A judge told Rod Blagojevich on Wednesday that he won't waste the jury's time at former governor's corruption trial by playing secretly made FBI tapes if he determines that those tapes are irrelevant.
U.S. District Judge James B. Zagel said that he might allow Blagojevich and his attorneys to play some of the secret recordings at his trial, but that "the only person who can admit them is me."
"I will not allow the time of the jurors to be consumed" with listening to irrelevant tapes, Zagel told attorneys at a hearing in the case.

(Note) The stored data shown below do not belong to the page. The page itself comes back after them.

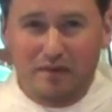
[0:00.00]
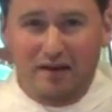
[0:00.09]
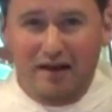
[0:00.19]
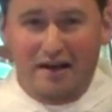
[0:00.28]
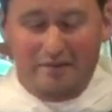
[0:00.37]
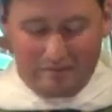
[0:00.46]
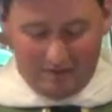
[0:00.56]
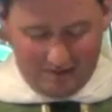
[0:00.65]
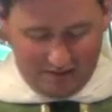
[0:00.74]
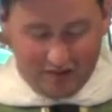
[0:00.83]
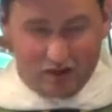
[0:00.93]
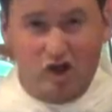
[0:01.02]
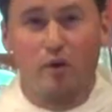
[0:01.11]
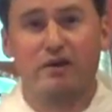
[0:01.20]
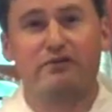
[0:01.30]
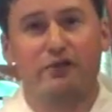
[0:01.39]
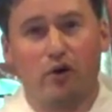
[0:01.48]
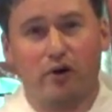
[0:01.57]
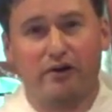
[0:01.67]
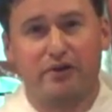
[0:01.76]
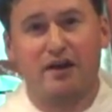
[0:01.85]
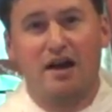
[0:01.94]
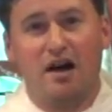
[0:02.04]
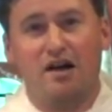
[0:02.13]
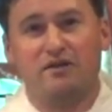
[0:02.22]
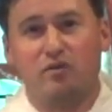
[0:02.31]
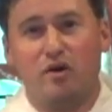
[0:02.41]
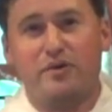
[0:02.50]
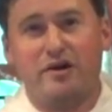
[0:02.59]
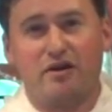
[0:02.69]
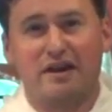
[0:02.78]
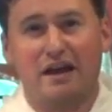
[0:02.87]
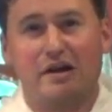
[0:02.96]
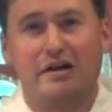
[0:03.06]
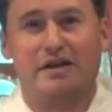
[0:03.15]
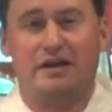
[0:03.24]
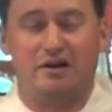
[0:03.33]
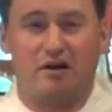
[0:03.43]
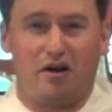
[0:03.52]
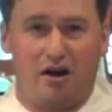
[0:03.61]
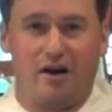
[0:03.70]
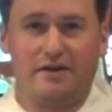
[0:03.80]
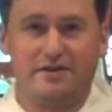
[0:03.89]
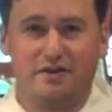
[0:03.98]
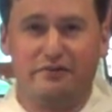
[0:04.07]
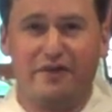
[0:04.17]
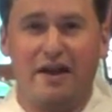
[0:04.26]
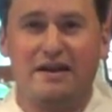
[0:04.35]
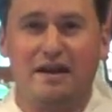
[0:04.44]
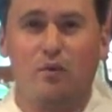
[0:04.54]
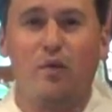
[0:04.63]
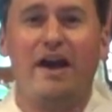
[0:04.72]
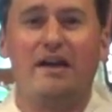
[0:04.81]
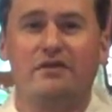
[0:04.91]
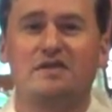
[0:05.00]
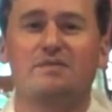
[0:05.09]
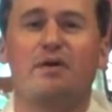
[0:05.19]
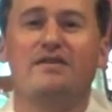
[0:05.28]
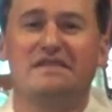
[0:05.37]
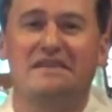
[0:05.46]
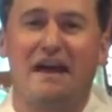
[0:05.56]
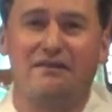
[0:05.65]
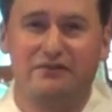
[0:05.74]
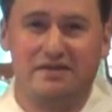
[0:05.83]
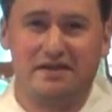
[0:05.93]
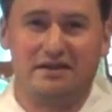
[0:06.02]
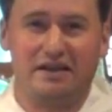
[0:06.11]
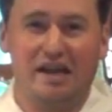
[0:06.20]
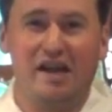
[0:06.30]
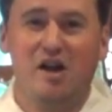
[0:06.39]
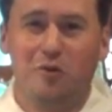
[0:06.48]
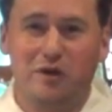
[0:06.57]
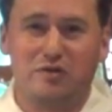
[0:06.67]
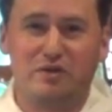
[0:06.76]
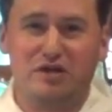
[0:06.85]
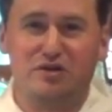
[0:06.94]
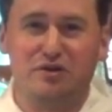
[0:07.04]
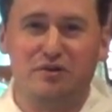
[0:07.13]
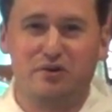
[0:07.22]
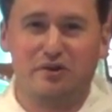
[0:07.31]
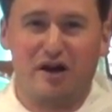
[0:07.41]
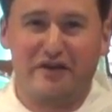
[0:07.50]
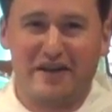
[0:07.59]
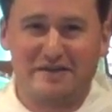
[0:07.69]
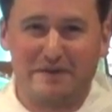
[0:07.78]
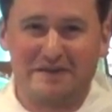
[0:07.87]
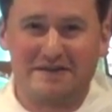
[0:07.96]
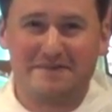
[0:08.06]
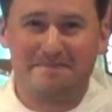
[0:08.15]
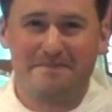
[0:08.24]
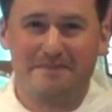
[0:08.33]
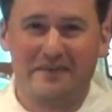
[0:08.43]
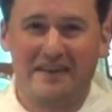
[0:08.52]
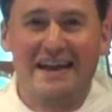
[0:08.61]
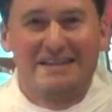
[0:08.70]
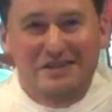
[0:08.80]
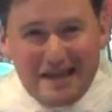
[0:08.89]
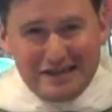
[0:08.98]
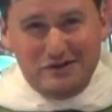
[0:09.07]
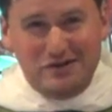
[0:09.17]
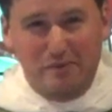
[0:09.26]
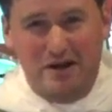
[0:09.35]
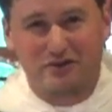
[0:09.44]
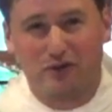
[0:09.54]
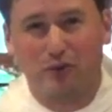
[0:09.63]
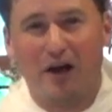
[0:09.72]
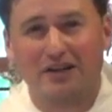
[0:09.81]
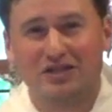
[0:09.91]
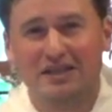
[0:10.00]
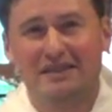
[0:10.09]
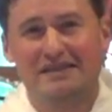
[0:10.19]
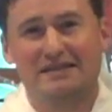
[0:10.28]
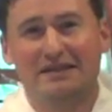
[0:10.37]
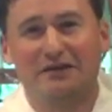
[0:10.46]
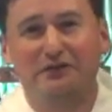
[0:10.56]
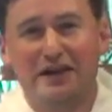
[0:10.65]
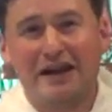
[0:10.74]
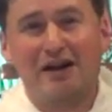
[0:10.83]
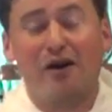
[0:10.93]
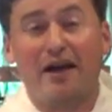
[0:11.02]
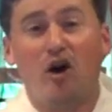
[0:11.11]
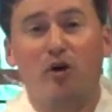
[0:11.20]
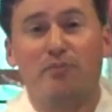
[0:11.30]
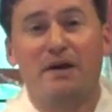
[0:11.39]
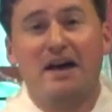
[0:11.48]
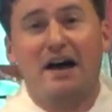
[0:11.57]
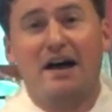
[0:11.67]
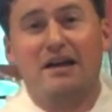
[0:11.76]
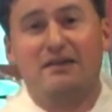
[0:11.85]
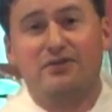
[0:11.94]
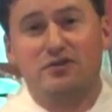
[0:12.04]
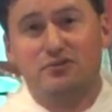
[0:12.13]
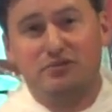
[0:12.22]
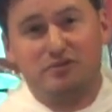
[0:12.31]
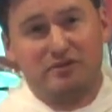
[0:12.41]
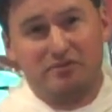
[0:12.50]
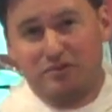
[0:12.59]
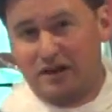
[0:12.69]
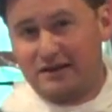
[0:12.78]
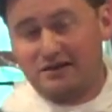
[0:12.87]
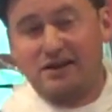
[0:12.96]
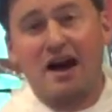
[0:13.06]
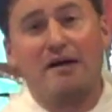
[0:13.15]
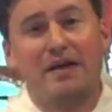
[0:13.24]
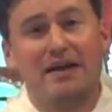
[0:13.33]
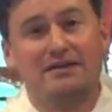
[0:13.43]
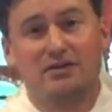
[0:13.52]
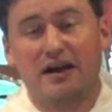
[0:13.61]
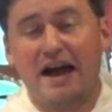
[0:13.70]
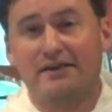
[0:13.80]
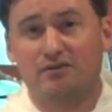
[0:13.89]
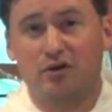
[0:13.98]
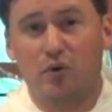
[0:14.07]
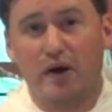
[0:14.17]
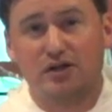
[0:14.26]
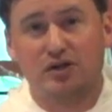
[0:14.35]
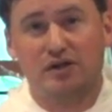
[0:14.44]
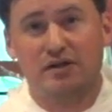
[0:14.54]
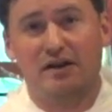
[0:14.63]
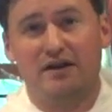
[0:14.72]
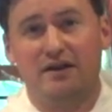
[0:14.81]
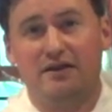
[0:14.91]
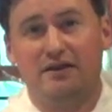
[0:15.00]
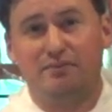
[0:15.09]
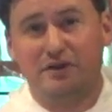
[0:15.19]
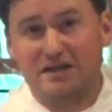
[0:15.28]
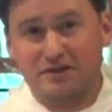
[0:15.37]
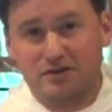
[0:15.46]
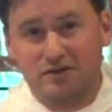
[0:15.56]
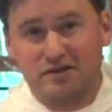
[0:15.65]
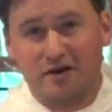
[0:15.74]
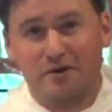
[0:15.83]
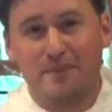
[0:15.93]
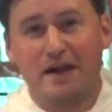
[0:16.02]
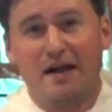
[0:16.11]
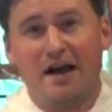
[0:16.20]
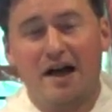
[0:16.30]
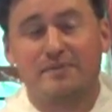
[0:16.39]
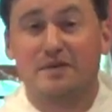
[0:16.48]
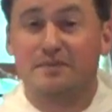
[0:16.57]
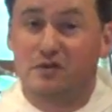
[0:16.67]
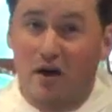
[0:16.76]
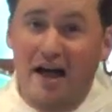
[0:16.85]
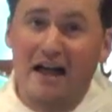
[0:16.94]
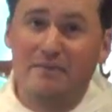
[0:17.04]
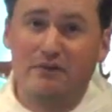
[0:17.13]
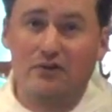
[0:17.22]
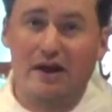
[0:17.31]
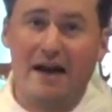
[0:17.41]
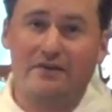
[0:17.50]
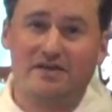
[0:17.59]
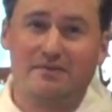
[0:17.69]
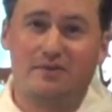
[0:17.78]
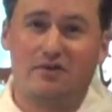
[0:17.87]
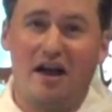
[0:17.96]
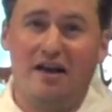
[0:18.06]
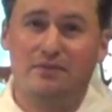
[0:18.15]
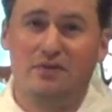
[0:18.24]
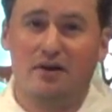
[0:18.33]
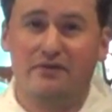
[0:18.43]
um, showing forth of what we are carrying in our hearts, you know, finding a way of expressing that physically, which we do through our vestments. So thank you so much for watching this little video. I hope uh, if you would like to comment or ask a question, uh, please do so. Um, subscribe if you haven't subscribed to our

Blagojevich has been lobbying to have all the hundreds of hours of tapes played for jurors, not just portions the government plans to use to build its case. The former governor says jurors will see he's done nothing wrong if they're allowed to hear all of the tapes.
After the hearing, Blagojevich said he was "very relieved" his defense team might be allowed to have some of the recordings played.

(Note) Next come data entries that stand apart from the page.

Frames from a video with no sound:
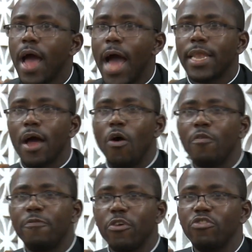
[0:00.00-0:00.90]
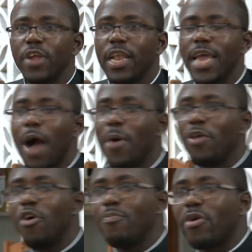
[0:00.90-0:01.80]
And unfortunately, our
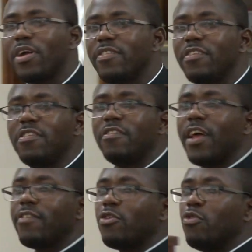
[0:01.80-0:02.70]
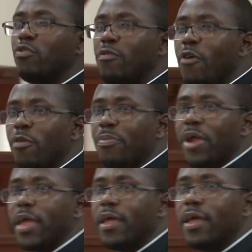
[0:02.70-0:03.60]
young brothers and sisters are those who fall prey.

"Judge Zagel appears to be a very fair man, a very thoughtful man," he said.
Zagel warned Blagojevich Wednesday that he expected him to abide by rules of fair play during the trial.
Blagojevich staged a news conference Tuesday during which he ranted about the government's handling of his case, calling prosecutors "cowards and liars," saying they had "hit below the belt" by bringing his wife into the case and challenging U.S. Attorney Patrick J. Fitzgerald to show up to Wednesday's hearing "if he is man enough." He did not field questions afterward.

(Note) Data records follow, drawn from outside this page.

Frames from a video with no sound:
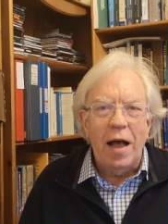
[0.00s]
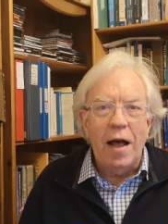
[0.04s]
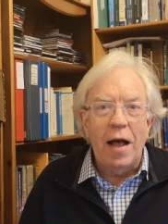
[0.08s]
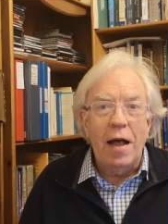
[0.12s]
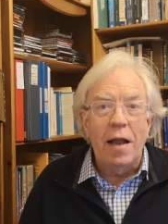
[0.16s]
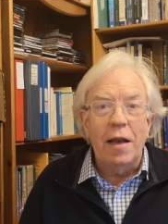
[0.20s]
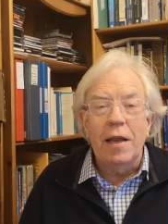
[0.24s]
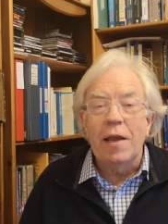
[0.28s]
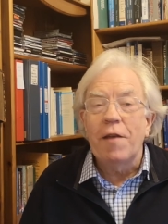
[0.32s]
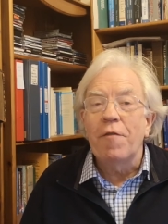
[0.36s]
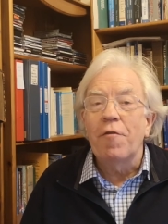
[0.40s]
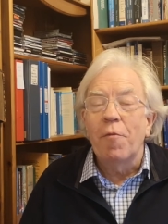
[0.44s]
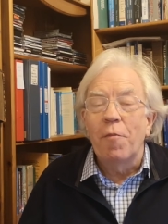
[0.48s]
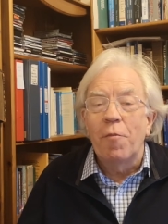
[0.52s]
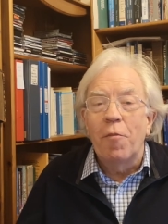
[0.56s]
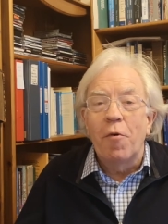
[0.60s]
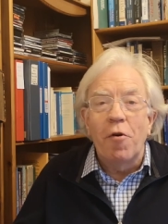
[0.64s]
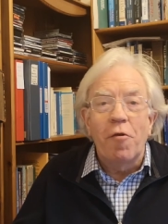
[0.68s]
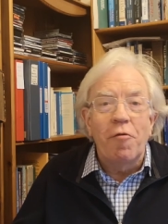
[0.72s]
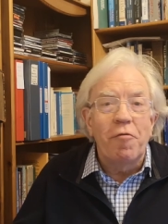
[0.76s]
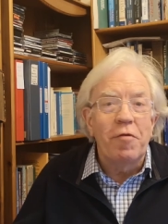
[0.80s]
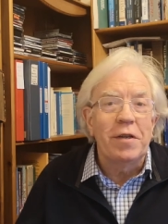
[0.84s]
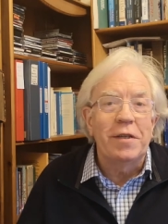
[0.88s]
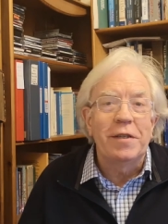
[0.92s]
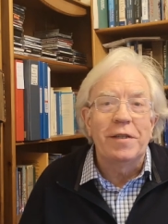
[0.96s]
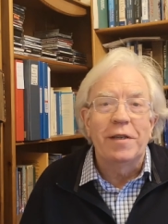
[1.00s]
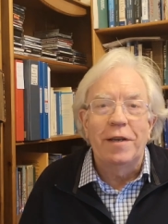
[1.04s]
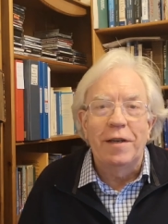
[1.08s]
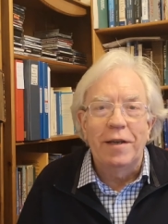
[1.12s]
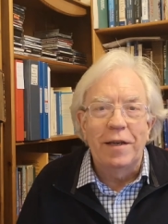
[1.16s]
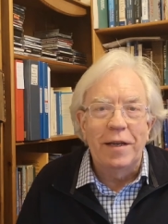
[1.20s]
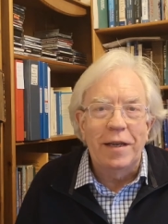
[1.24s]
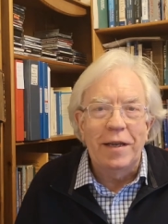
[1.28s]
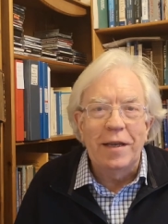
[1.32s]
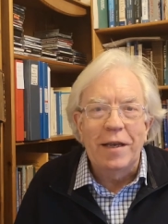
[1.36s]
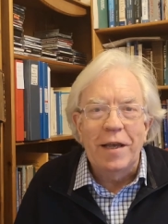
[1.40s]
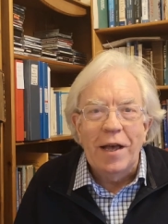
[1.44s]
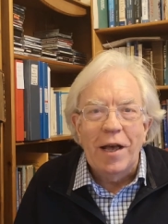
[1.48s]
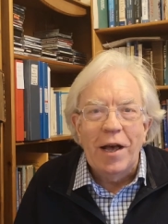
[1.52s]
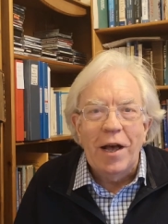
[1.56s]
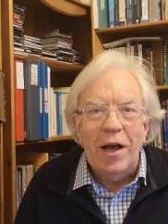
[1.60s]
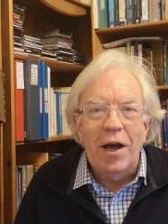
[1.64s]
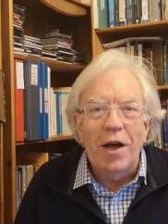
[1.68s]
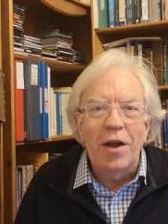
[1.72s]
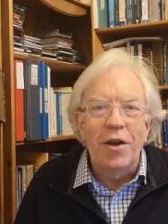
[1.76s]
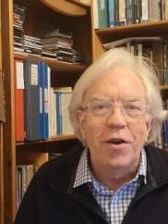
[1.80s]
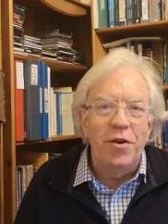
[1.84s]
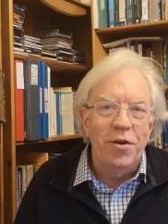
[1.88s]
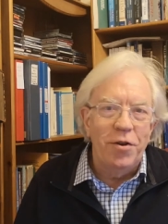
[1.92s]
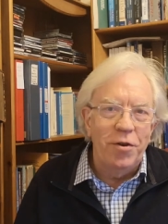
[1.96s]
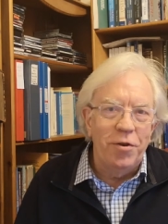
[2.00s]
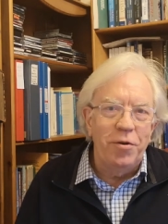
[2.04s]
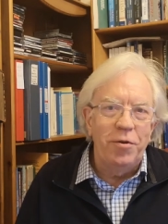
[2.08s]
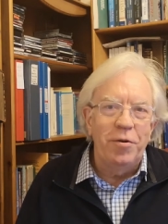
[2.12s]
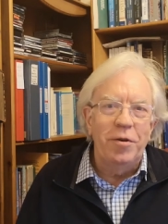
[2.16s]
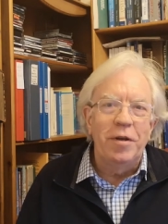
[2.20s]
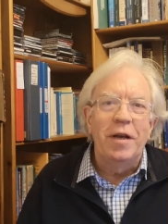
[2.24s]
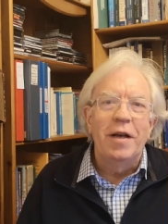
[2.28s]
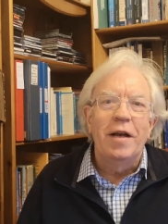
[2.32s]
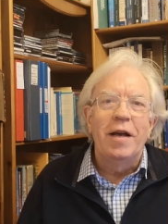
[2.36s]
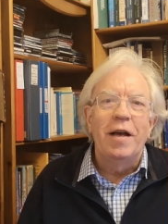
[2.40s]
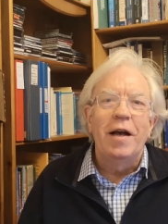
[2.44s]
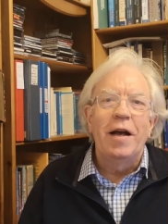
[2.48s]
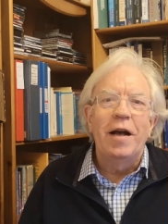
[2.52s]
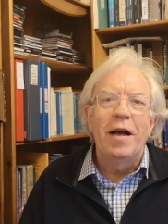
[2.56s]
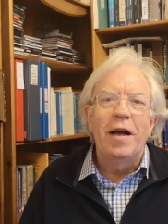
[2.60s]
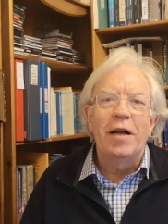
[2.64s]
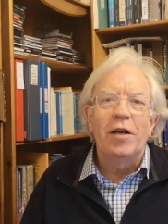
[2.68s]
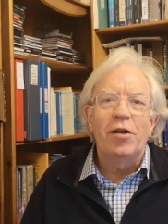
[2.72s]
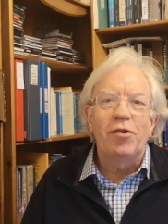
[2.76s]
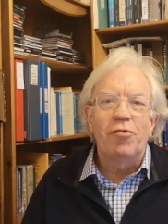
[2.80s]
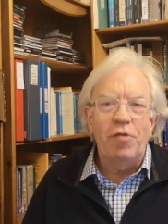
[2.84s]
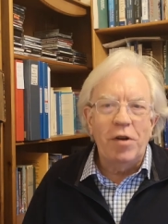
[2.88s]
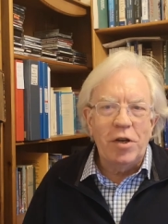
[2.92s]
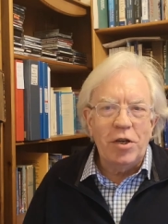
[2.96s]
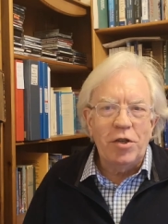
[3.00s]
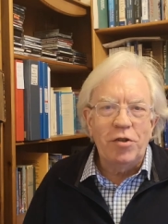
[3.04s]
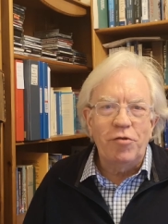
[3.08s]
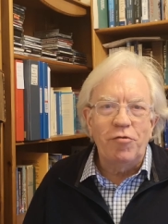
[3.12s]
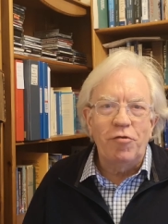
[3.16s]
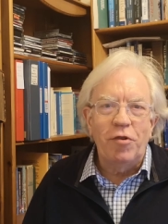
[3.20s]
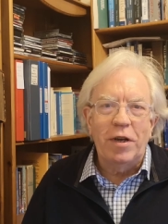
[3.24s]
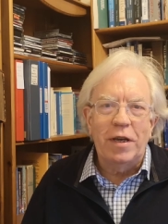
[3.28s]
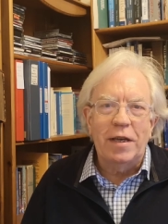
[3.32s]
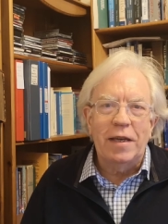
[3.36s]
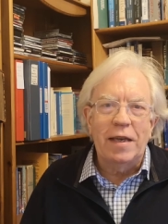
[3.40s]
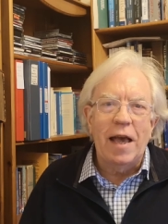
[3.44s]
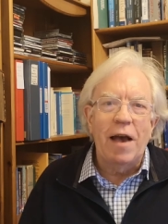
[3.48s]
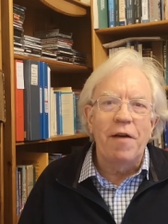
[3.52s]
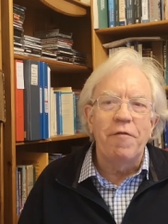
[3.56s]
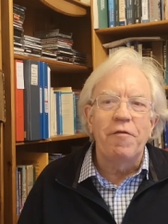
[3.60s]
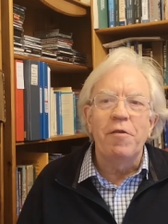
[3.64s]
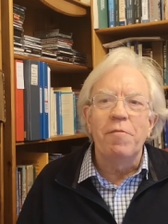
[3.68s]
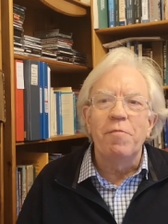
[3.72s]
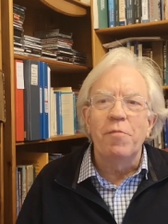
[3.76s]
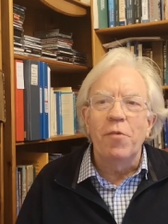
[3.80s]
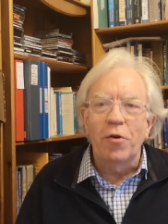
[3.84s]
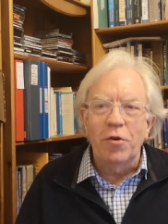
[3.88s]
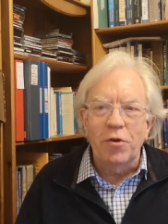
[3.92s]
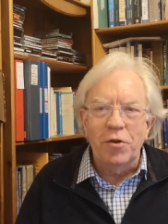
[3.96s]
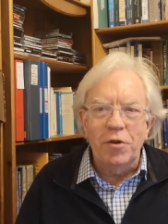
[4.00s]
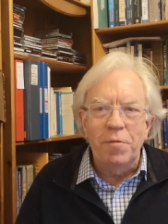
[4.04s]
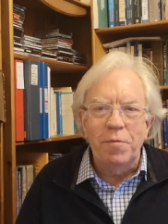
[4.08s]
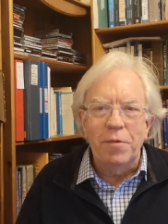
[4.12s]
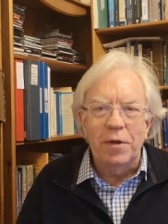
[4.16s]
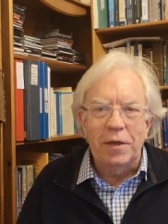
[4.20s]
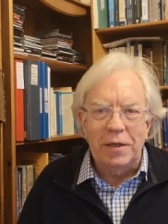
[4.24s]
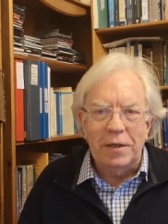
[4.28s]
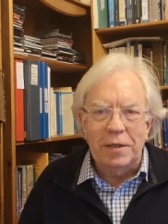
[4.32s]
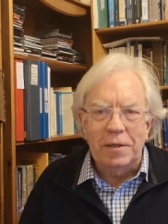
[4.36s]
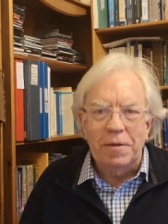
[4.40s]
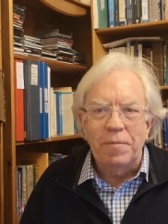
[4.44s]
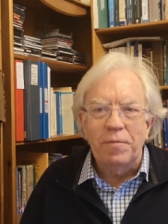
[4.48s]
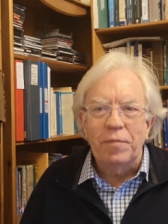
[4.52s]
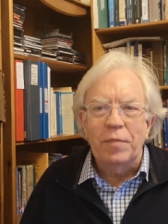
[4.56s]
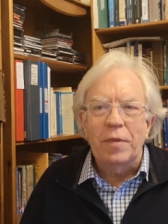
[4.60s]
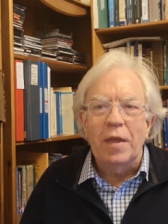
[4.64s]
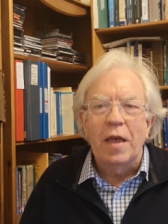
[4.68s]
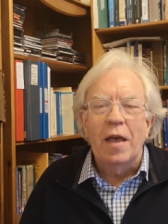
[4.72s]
and even more recently, a new uh, treasurer, Gavin Monument,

Fitzgerald did not attend Wednesday's hearing, but the three assistant U.S. attorneys assigned to try the case were there.
"I will not allow the legal equivalent of a head butt," Zagel said, playing off Blagojevich's boxing reference. "I will not allow rules violations by either party."
Earlier, Zagel turned down a request from Blagojevich's brother, businessman Robert Blagojevich, to be tried separately.
Robert Blagojevich's lawyer, Michael E. Ettinger, had argued that the evidence against the former governor could "spill over" and bias jurors against his client.
But Zagel said it was more likely that focusing the blame on the former governor and not his brother would actually work to the advantage of Robert Blagojevich.
Rod Blagojevich is charged with scheming to use his power as governor to fill a vacant U.S. Senate seat by selling or trading President Obama's former seat and illegally pressuring potential donors for campaign contributions. His brother has been charged with helping him.
Both men have pleaded not guilty and denied wrongdoing. The trial is scheduled to start June 3.
Prosecutors allege that Rod Blagojevich's wife, Patti, was paid tens of thousands of dollars for work she didn't perform by a campaign fundraiser who was later convicted of bribery and other charges. Patti Blagojevich has not been charged.